:: EXERCISE ::
A faithful transcript of every entry is required; pictures do not belong in it.

(RECORDS SUPPLIED)

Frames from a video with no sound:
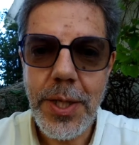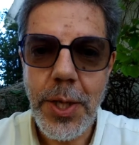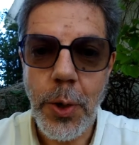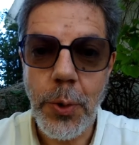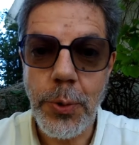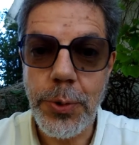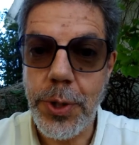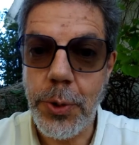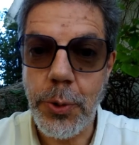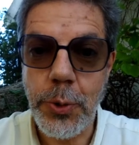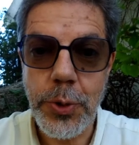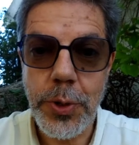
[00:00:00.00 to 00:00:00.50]

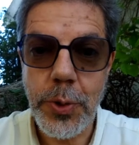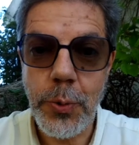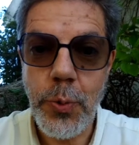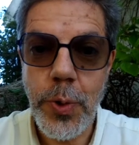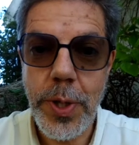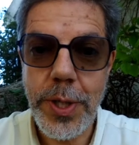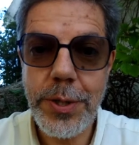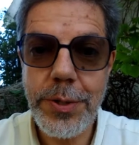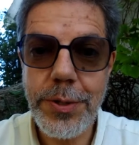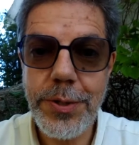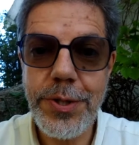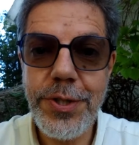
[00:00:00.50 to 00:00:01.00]
Although the
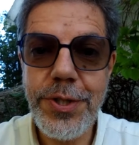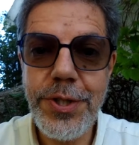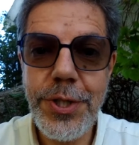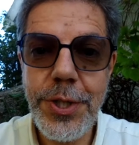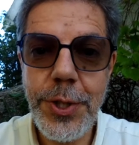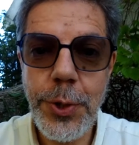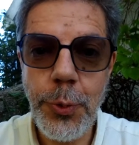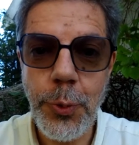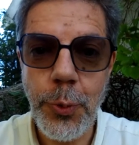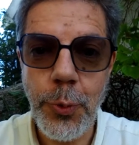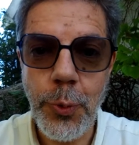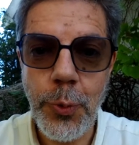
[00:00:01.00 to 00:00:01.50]
word
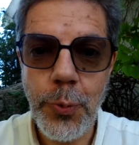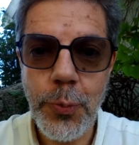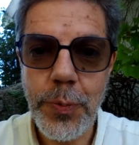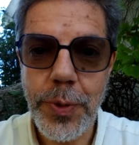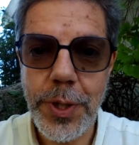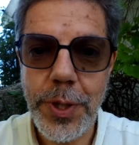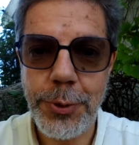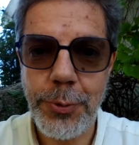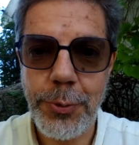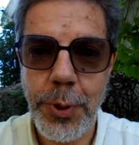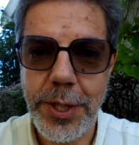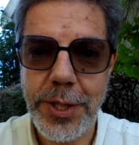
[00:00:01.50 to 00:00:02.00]
new,
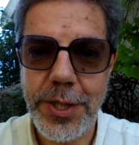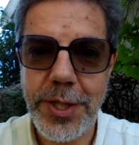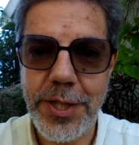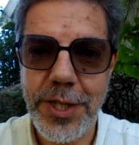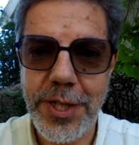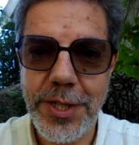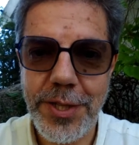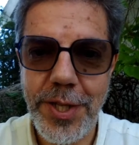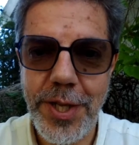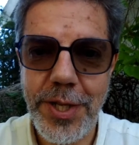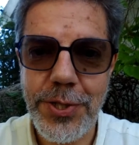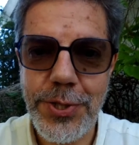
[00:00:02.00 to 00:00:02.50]

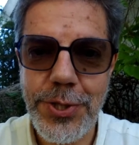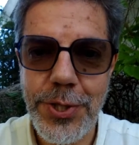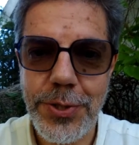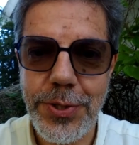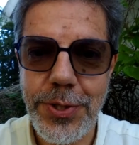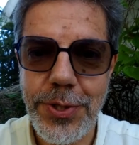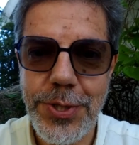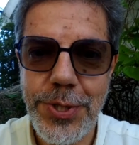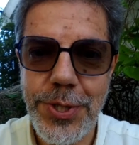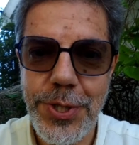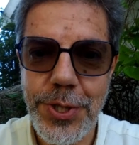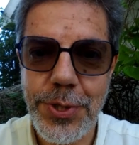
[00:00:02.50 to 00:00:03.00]
attracting
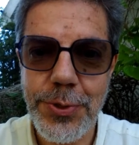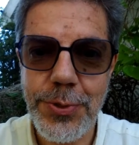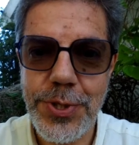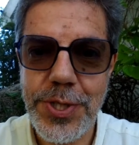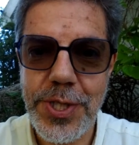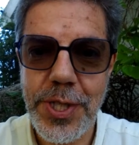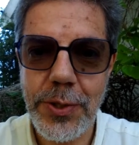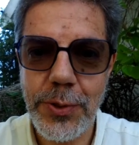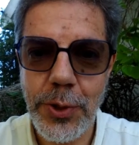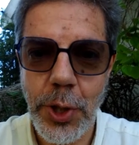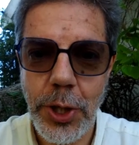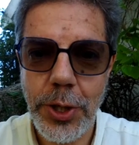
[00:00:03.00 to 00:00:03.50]
attention, is
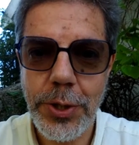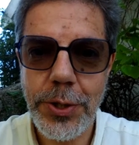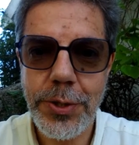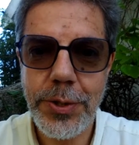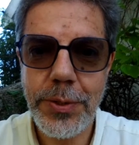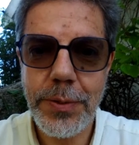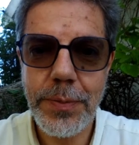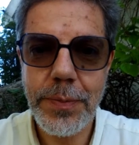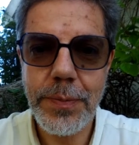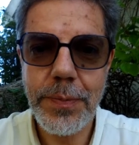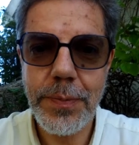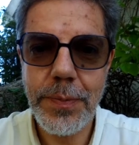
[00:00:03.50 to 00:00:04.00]
used a lot,
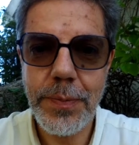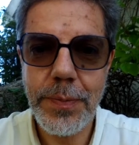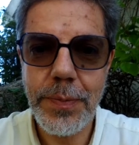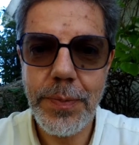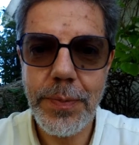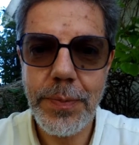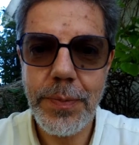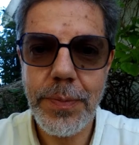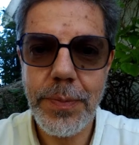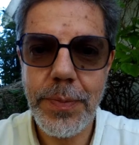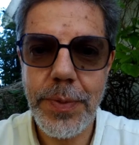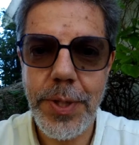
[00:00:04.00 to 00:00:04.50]

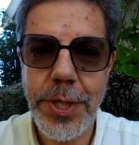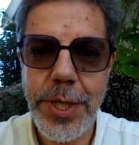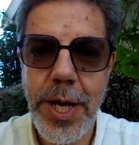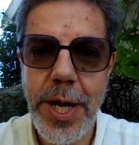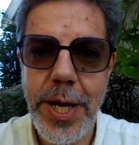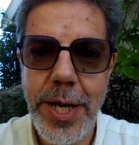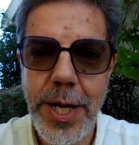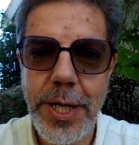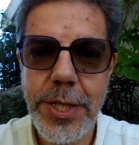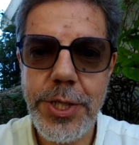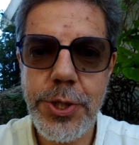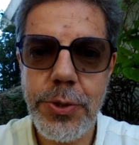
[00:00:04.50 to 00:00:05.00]
they
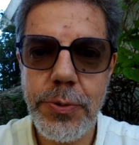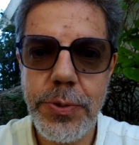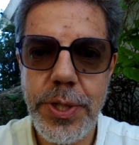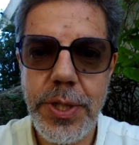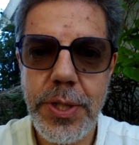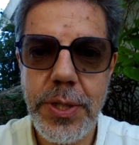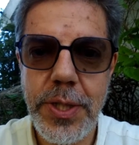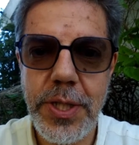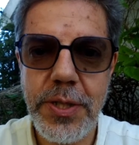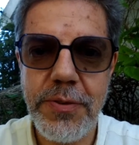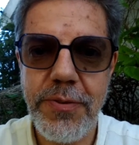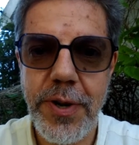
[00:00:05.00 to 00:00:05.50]
are
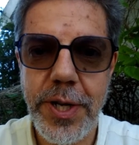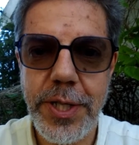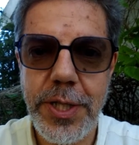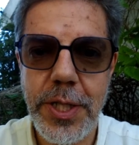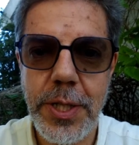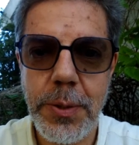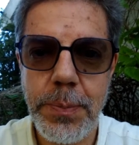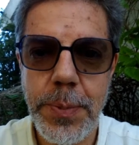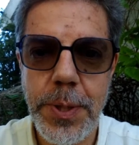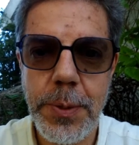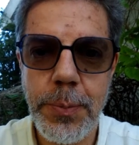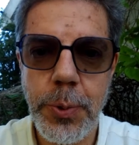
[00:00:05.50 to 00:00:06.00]
actually
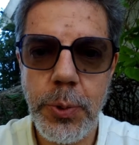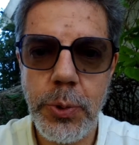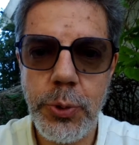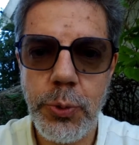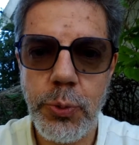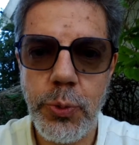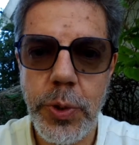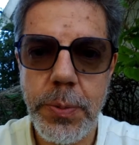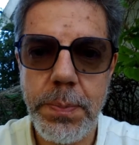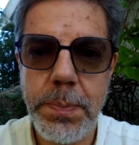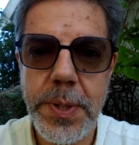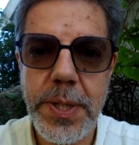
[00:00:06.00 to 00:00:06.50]
inviting people
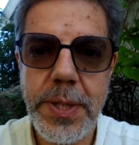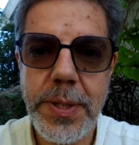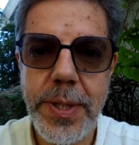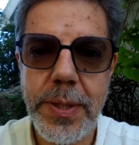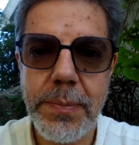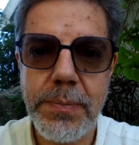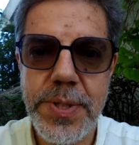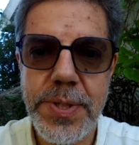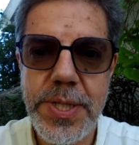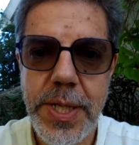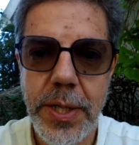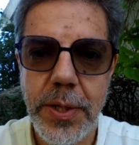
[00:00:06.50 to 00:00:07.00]
to repeat
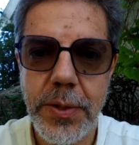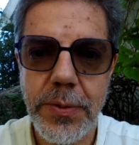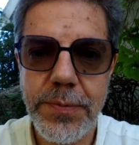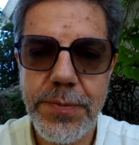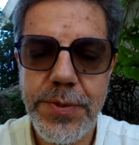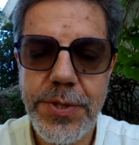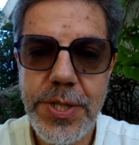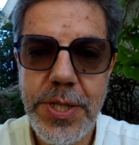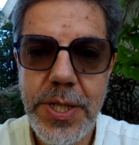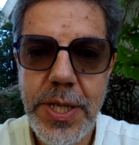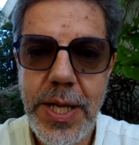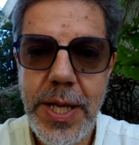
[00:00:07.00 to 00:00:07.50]

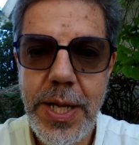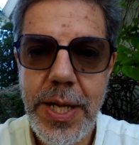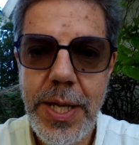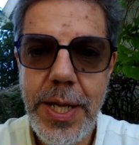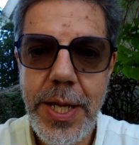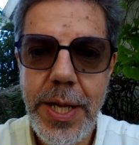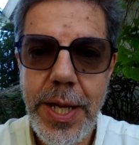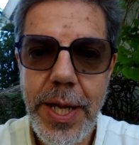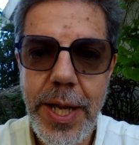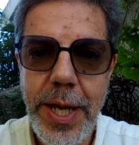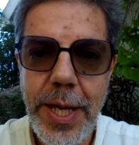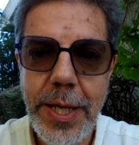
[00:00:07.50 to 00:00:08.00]
themselves
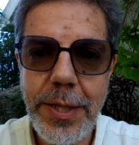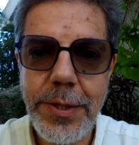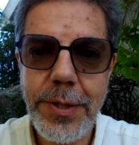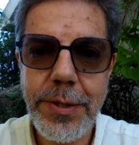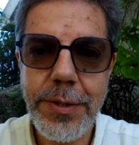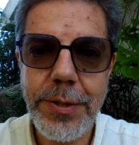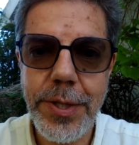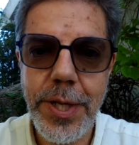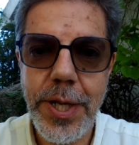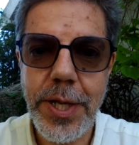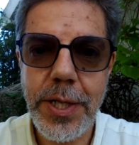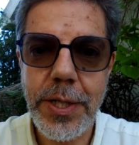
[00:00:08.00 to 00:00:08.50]
at
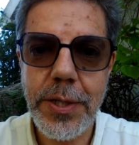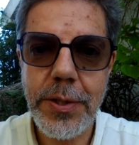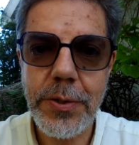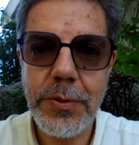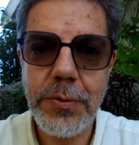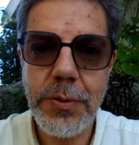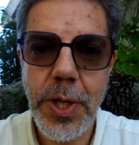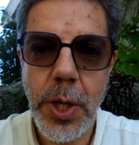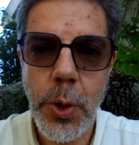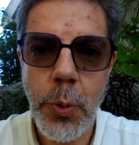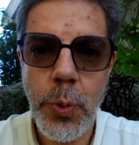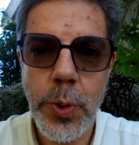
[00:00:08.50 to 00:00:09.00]
their
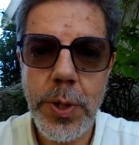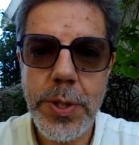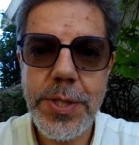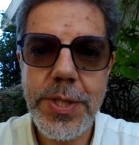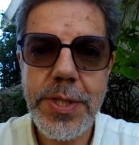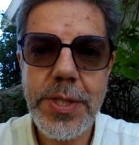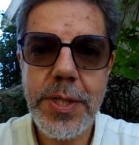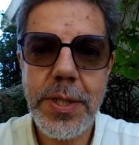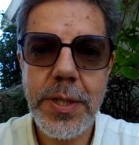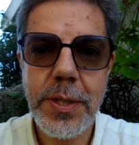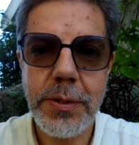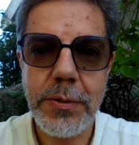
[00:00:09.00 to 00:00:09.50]

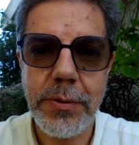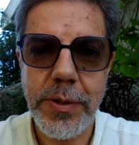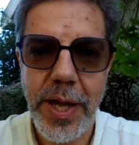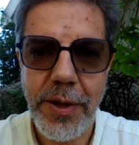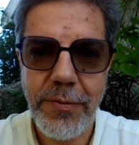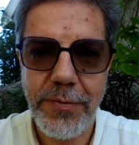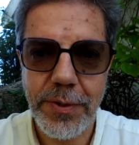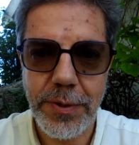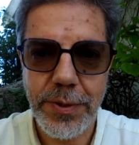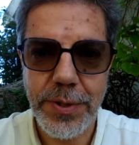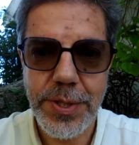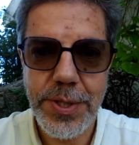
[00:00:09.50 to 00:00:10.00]
lowest
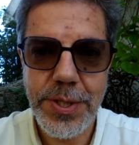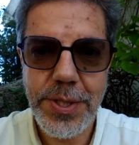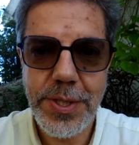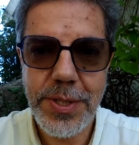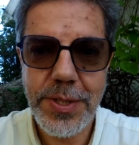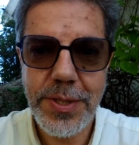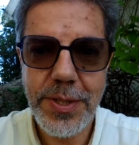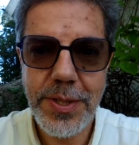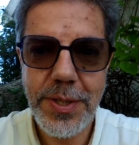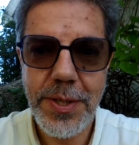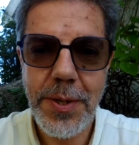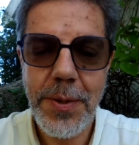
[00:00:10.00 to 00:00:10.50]
levels.
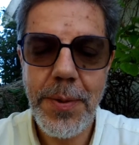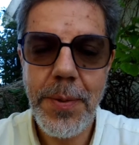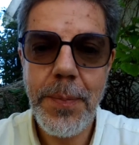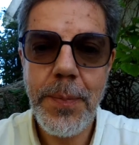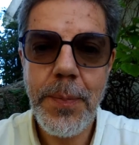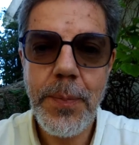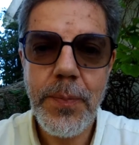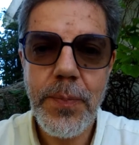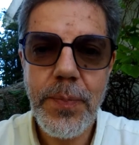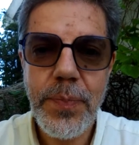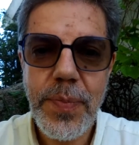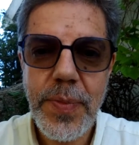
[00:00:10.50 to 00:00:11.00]

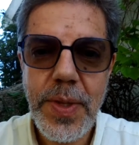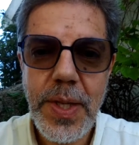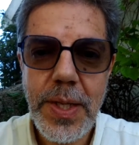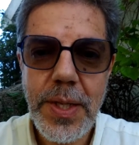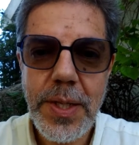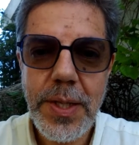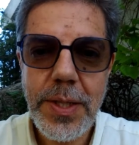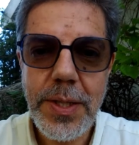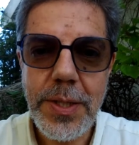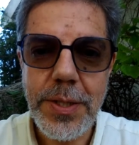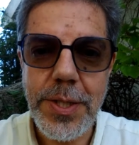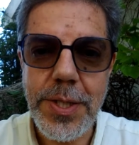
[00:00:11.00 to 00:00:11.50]

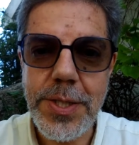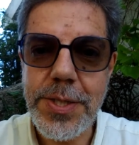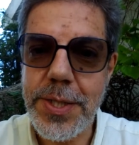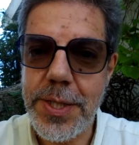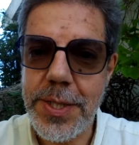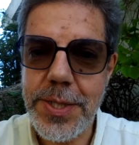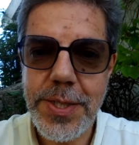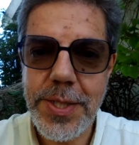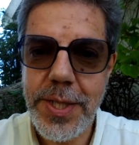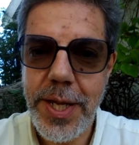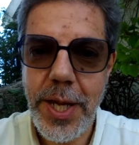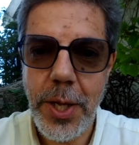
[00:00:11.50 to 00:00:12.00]
This
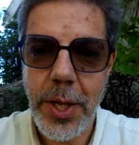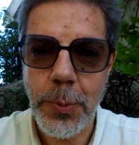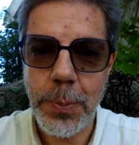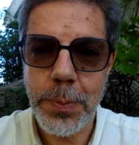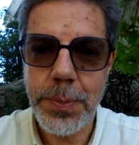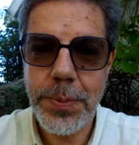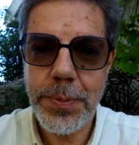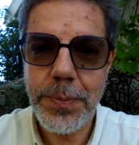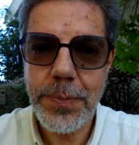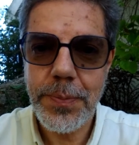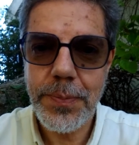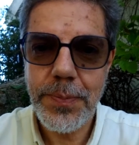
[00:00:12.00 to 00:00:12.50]
doesn't help.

(End RECORDS SUPPLIED)

:: EXERCISE ANSWER ::
Frames from a video with no sound:
[00:00:00.00 to 00:00:00.50]

[00:00:00.50 to 00:00:01.00]
Although the
[00:00:01.00 to 00:00:01.50]
word
[00:00:01.50 to 00:00:02.00]
new,
[00:00:02.00 to 00:00:02.50]

[00:00:02.50 to 00:00:03.00]
attracting
[00:00:03.00 to 00:00:03.50]
attention, is
[00:00:03.50 to 00:00:04.00]
used a lot,
[00:00:04.00 to 00:00:04.50]

[00:00:04.50 to 00:00:05.00]
they
[00:00:05.00 to 00:00:05.50]
are
[00:00:05.50 to 00:00:06.00]
actually
[00:00:06.00 to 00:00:06.50]
inviting people
[00:00:06.50 to 00:00:07.00]
to repeat
[00:00:07.00 to 00:00:07.50]

[00:00:07.50 to 00:00:08.00]
themselves
[00:00:08.00 to 00:00:08.50]
at
[00:00:08.50 to 00:00:09.00]
their
[00:00:09.00 to 00:00:09.50]

[00:00:09.50 to 00:00:10.00]
lowest
[00:00:10.00 to 00:00:10.50]
levels.
[00:00:10.50 to 00:00:11.00]

[00:00:11.00 to 00:00:11.50]

[00:00:11.50 to 00:00:12.00]
This
[00:00:12.00 to 00:00:12.50]
doesn't help.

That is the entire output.